If you remember how hundreds and thousands gathered for the “Republic Meetings” in several major cities in 2007 to prevent someone with a headscarved-wife being elected as president, the sharp contrast will be obvious. Even though more than 35 percent of people continue to say that “the Ergenekon cases have been fabricated by the Justice and Development Party (AKP) to either get revenge against the old elite or suppress the opposition,” it seems that they no longer feel very strongly against the cases, possibly because they are gradually but subconsciously being convinced. This may also be a time when Turks start awakening from their deep slumber of the myth of the military-nation.
As Ayşe Gül Altınay argues in her 2004 book, “The Myth of the Military-Nation: Militarism, Gender, and Education in Turkey,” that the military culture and military-nation are products of history and a relic of a century of practices and discourses. Until the mid-19th century, compulsory conscription was not an Ottoman practice and to use today’s terminology, the Ottoman army was a professional army (the Janissaries, etc.). Nevertheless, the Turkish nation, with of course some exceptions, believes today that from time immemorial they were born soldiers even though in fact they were mostly farmers and small merchants. When modernizing and centralizing the state, the Ottoman elite saw it also as a necessity to form an army based on compulsory conscription.

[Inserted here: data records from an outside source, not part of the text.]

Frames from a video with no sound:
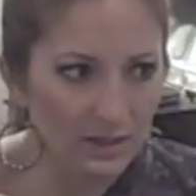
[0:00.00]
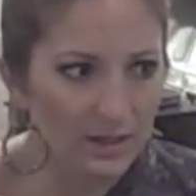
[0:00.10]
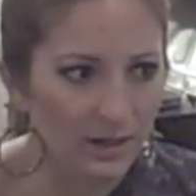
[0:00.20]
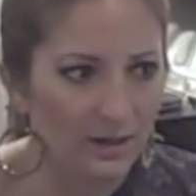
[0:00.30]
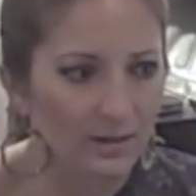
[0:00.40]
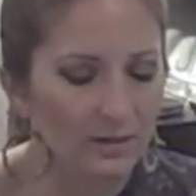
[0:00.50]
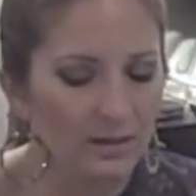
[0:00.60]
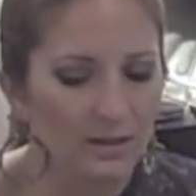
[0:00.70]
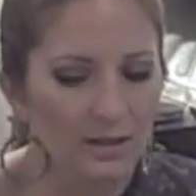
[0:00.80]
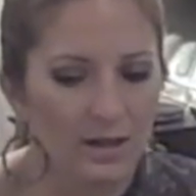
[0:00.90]
Yeah.
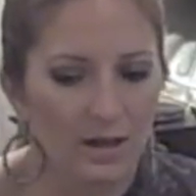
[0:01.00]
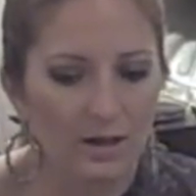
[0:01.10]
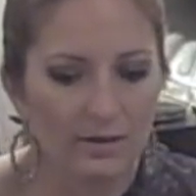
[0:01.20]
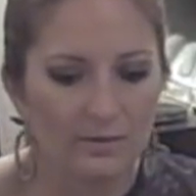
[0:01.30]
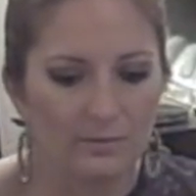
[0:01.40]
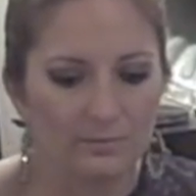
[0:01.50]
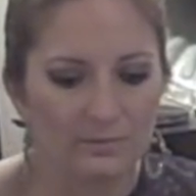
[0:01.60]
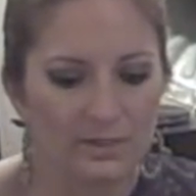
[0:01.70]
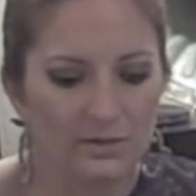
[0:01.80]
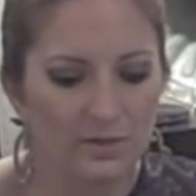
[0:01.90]

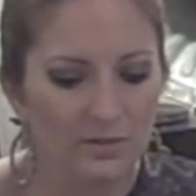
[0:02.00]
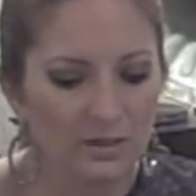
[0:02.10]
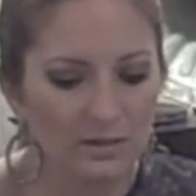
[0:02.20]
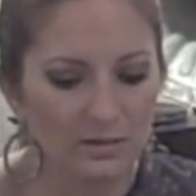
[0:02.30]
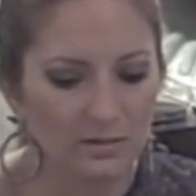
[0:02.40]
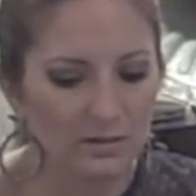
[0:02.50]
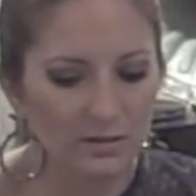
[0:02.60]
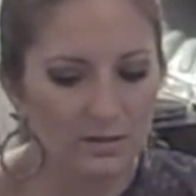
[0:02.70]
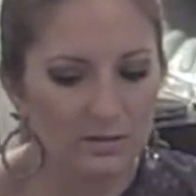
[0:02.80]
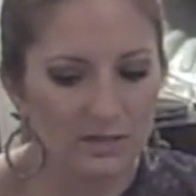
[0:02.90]
So you can
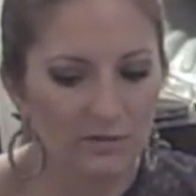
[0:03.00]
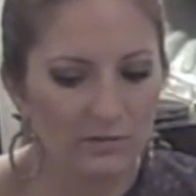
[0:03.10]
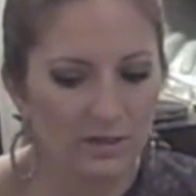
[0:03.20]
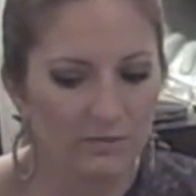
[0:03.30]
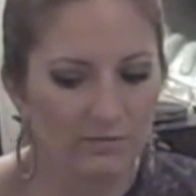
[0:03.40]
definitely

Fascinated by Prussian militarism, in 1884, young Turks (the ideological fathers of Kemalists) translated Baron von der Goltz’s influential work “Das Volk in Waffen” (The Nation in Arms) into Turkish under the title of “Millet-i Musellaha.” Turks were then brainwashed into thinking they were natural born soldiers. Then, a militarist ideology followed, getting people to be controlled by the military and to believe that their well-being depends on the military and militarist ideas. This militarization became successful when it achieved normalcy and when people saw nothing wrong with the military’s involvement in politics, economy, civil society and a variety of discourse production mechanisms and processes in the public sphere.
The generals had always been respected and the military had always been the most prestigious institution in the country. There are of course several other factors behind the de-militarization awakening in Turkey, but the Ergenekon cases are also influential factors that made people realize that generals were also human beings who could make mistakes. As I wrote here last week, with the recent Gen. İlker Başbuğ-Hasan Iğsız et al case, Turks now also know that generals are not great heroes and let alone not sacrificing their lives for the nation, they can even lie for egoistic purposes.
It is not of course easy to detoxicate a myth that has pervaded the nation for roughly 100 years, but this is a good start. This will hopefully be followed by ensuring transparency with regard to the military, its budget, its education and making it accountable for its actions and so on. The AKP has been reluctant on these issues not only because they are also the children of Kemalistan’s military-nation, but also the cultural genes of its voter base are also infected with this myth. After tackling the myth of the military-nation, Turks will also inescapably need to deal with their unconfessed love of the “sacred-state,” which will be followed by the most difficult issue of all: nationalism.